The session was led by Jill Benn, the University Librarian, University of Western Australia and current Chair of the Council of Australian University Librarians, and Michael Cato, the Senior Vice President and Chief Information Officer at Bowdoin College in the US.
Jill and Michael introduced us to the work of the Stanford Life Design Lab, which “applies design thinking to tackling the wicked problems of life and vocational wayfinding”. Through various Designing Your Life courses and books (available via many public libraries), co-founders Bill Burnett and Dave Evans argue that we can all apply the processes and principles of design thinking to career planning in the same way we might apply them to the development of products and services.
The first step of this process is acceptance of the current state; you can only start from where you are!

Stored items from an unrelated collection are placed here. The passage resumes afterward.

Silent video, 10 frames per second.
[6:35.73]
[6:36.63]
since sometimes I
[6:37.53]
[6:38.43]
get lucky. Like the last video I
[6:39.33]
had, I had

The CAUDIT session started with a reflective exercise in which we were asked to think about three things that have drained us in the past six months and three things that have energised us.

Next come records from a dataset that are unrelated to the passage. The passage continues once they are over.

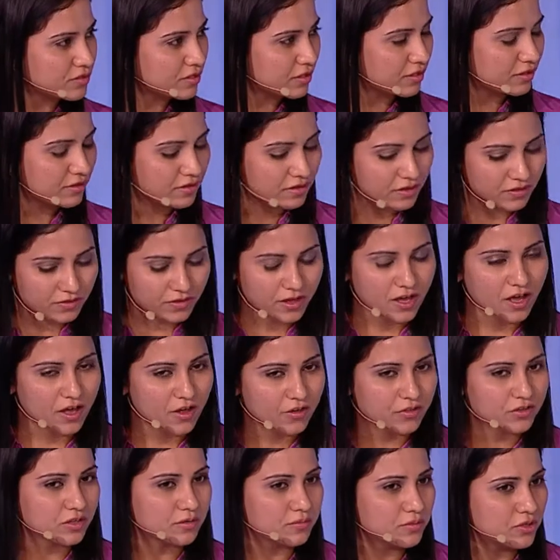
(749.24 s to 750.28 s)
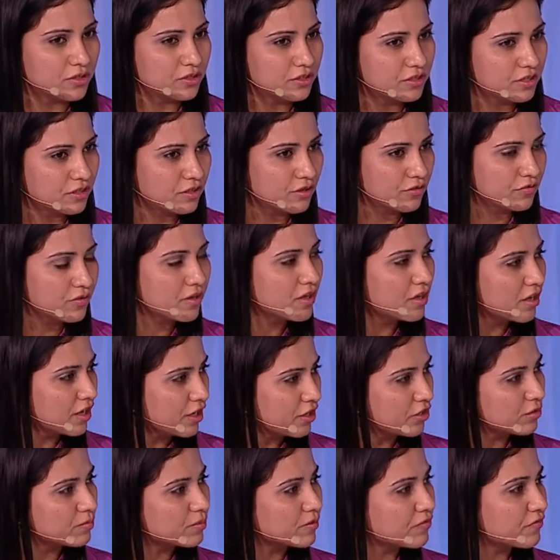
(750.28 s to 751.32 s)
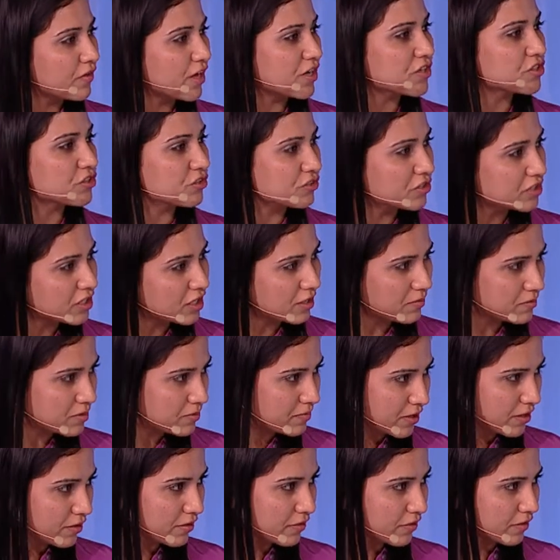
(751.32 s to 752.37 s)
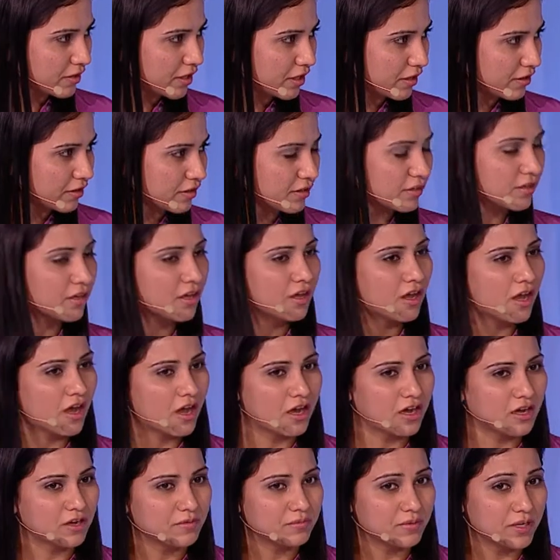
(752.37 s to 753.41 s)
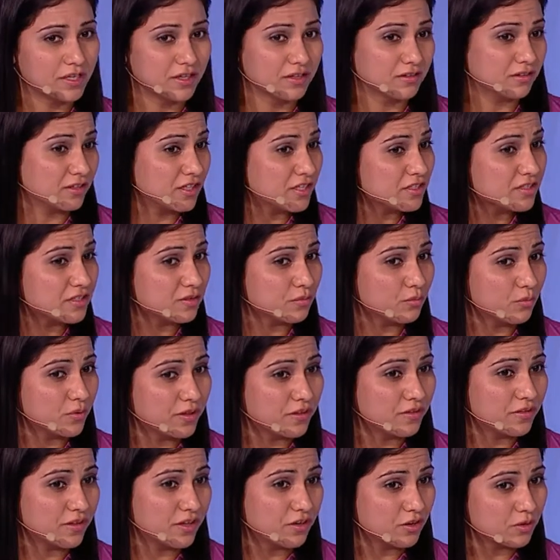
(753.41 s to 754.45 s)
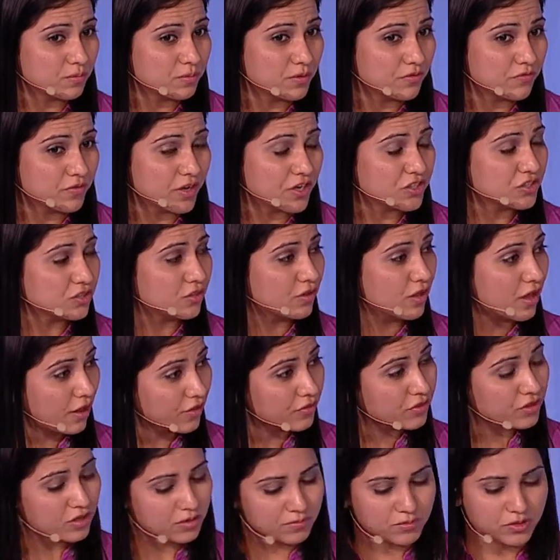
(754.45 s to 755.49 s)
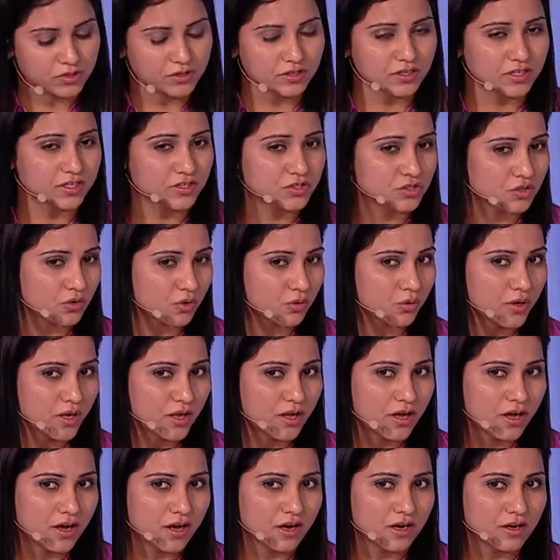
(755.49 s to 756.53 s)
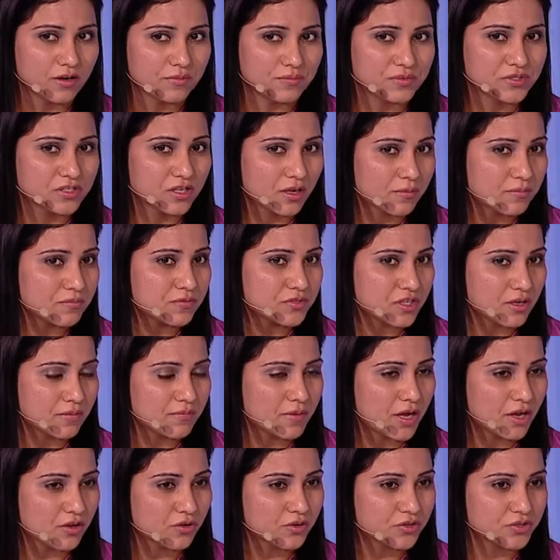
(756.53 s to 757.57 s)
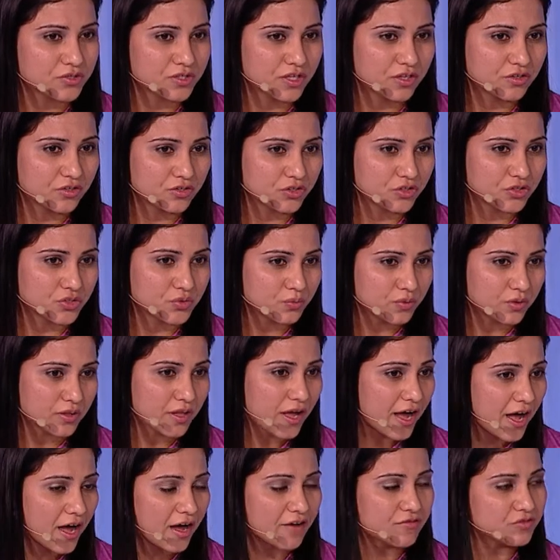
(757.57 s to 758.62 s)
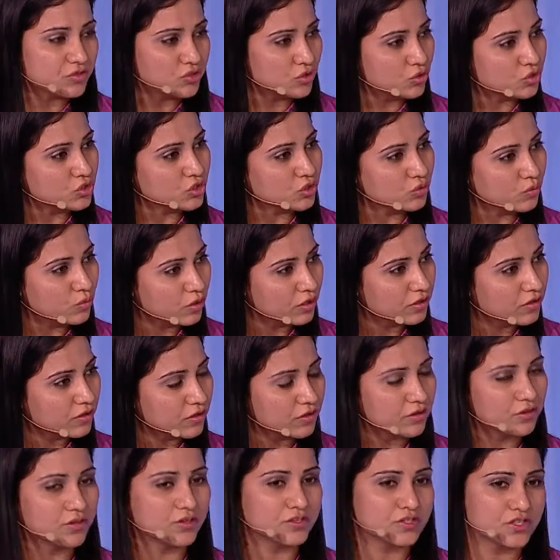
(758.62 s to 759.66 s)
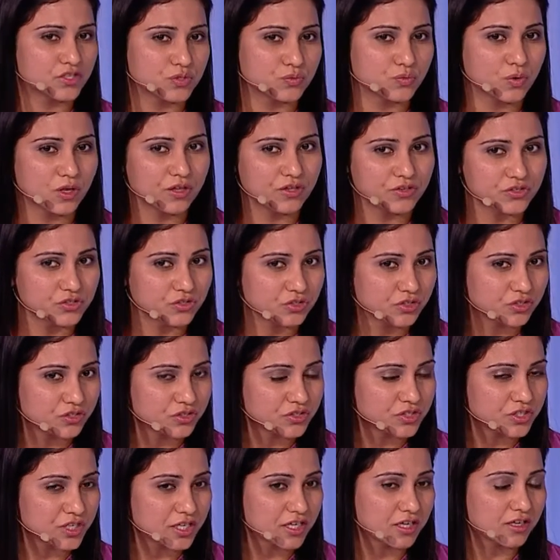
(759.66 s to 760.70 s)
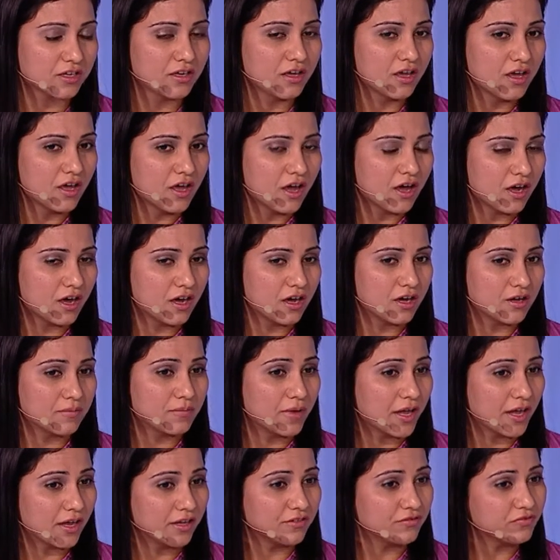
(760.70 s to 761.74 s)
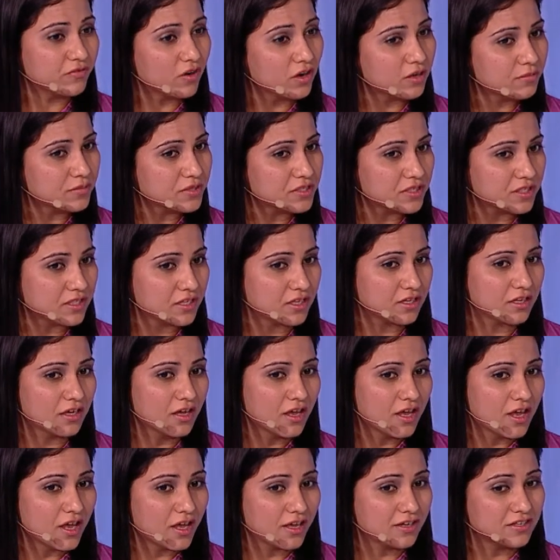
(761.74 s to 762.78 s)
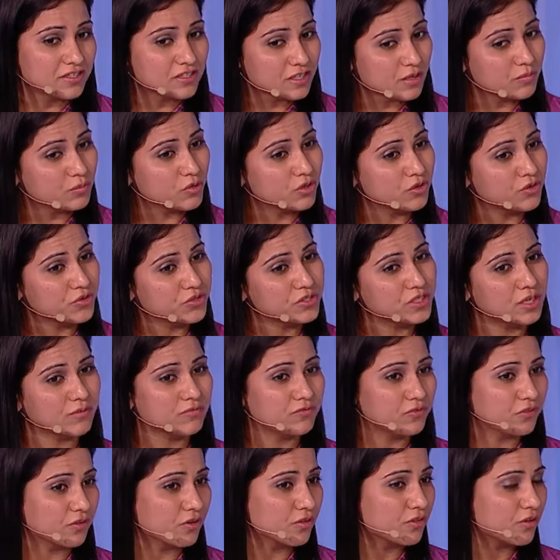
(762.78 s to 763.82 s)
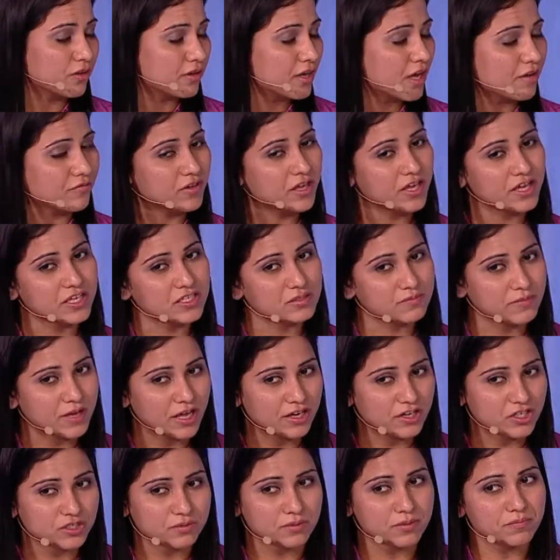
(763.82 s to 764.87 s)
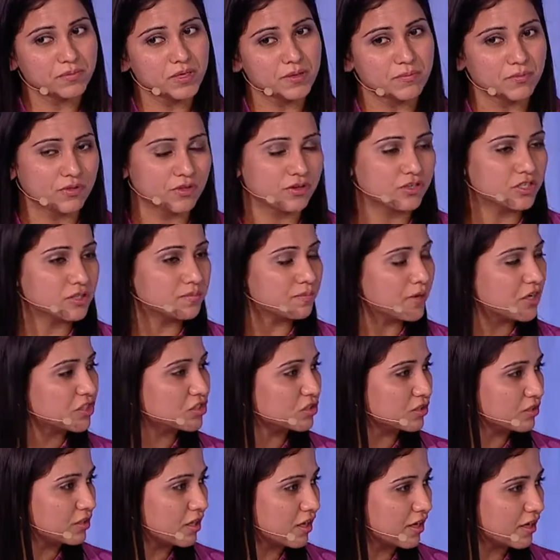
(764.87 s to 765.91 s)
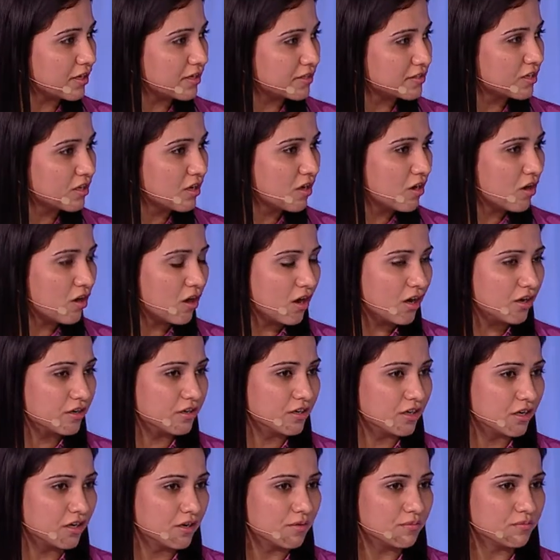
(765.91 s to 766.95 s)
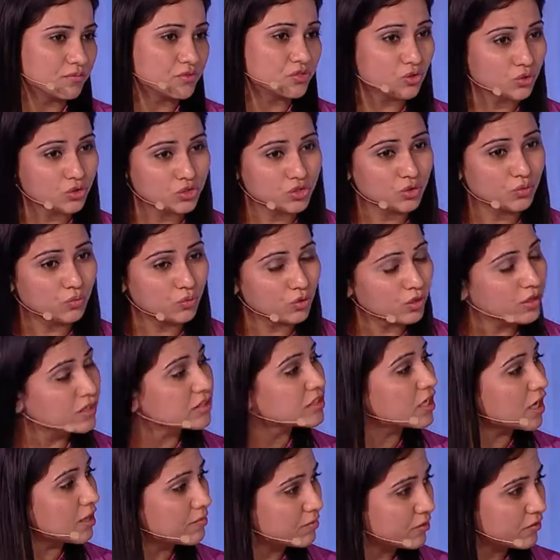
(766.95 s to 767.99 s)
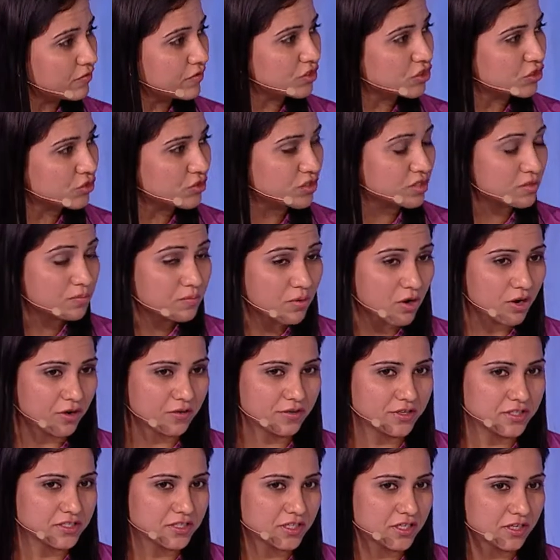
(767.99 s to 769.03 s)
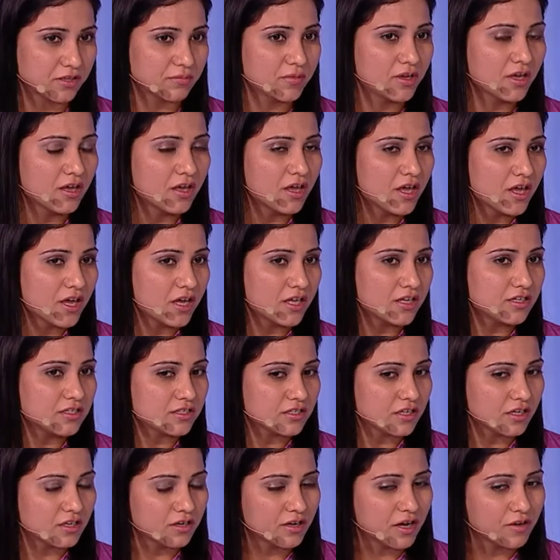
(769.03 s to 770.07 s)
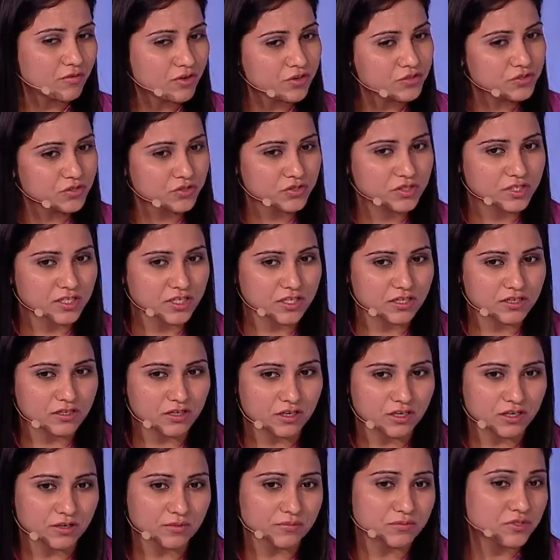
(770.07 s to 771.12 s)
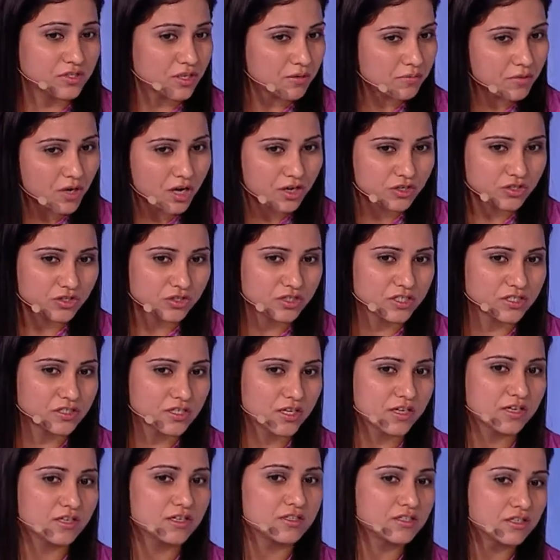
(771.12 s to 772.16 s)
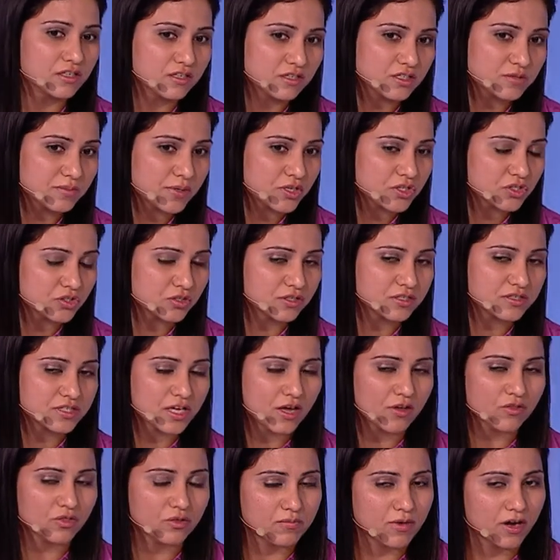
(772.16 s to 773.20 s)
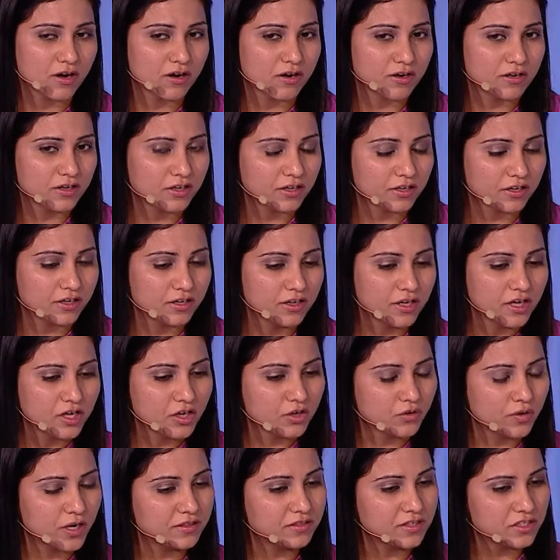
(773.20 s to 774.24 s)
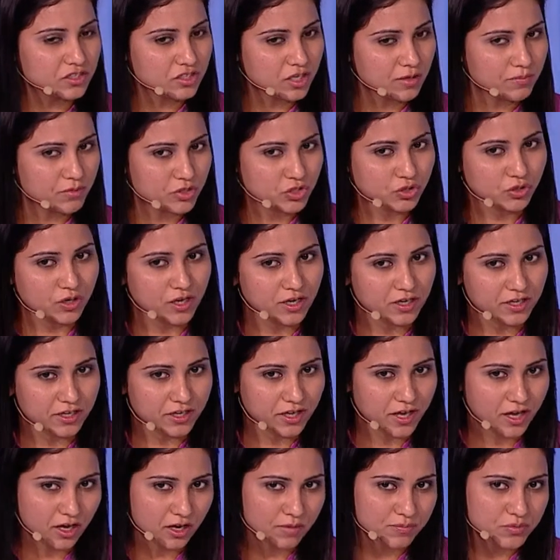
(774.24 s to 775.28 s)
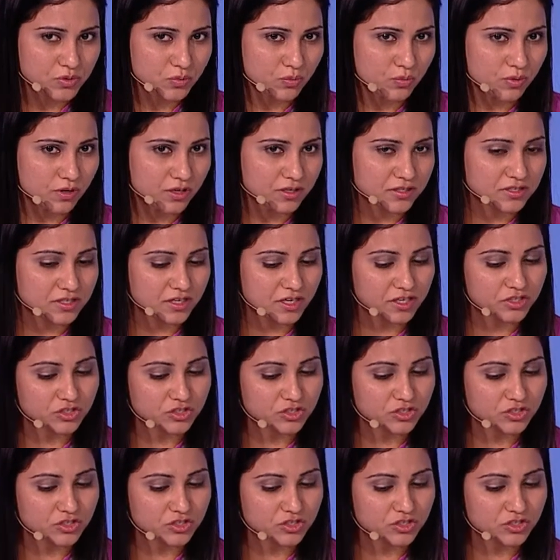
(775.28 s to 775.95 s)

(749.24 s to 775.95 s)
in the health community of interprofessional teams being created, at least within the interprofessional health community. So some medical centers will have social workers as well as nursing and pharmacy, and some will go a step further and have case management, people that are specialized on social work type of issues as part of the team. And I've also seen some countries, especially in South America, create these type of training camps where it's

Some of the things that attendees had found difficult included missing social contact with workmates, lack of meaningful holiday time, unhelpful blurring between work/life with WFH, online meeting fatigue, worries about interstate and overseas family (especially elderly parents), and the personal emotional strain involved in supporting their teams during such difficult times.
But people also noted finding better work/life balance, including having more time for exercise, family, pets, home and garden, and fulfilling interests outside of work. Some had forged more meaningful connections with workmates and enjoyed having more insights into others’ personal lives. Jill and Michael spoke about some of the silver linings that have emerged for them in their leadership roles; Jill spoke about how gratifying it was to be able to act more quickly and decisively than usual, and Michael talked about the way his team became “almost addicted” to rolling out quick fixes and having very grateful staff and students as a result.
One of the tools from Designing Your Life is the Odyssey Plan. This is a reframe of the usual five-year-plan that focuses on brainstorming three different options and seeing your career more as a journey or adventure than a single pathway. In the CAUDIT workshop this timeline was reduced; we were asked to spend some time reflecting on our current idea of what the next 6-12 months may hold (baseline), what we might do if our Plan A fell through (backup), and what we would do if money was not a concern (dreaming).
This last part of the session was quite a confronting exercise, particularly as many participants were facing upcoming job losses at their organisations. However, some people commented that being asked to visualise what their Plan B might look like had reduced their fear. Michael had earlier noted the positive power of negative thinking, including an exercise from the Stoic school of philosophy that encourages people to deliberately consider the worst case scenario; by facing our worries head-on we might be more able to brainstorm other alternatives. Another interesting thing that emerged from this exercise was that people’s dreams often have very little to do with work!
Overall this was a really useful and thought-provoking session. I have always struggled with the idea of a five-year-plan and this approach seemed a lot more intuitive to me. Especially at the moment with so much personal and sector-wide change on the horizon, it seems logical to continue to have some broad ideas and plans, but also to recognise that there will be bumps and swerves and new signposts always appearing along the way. I am planning to follow up with reading the Designing Your Life book and completing some of the other exercises in it.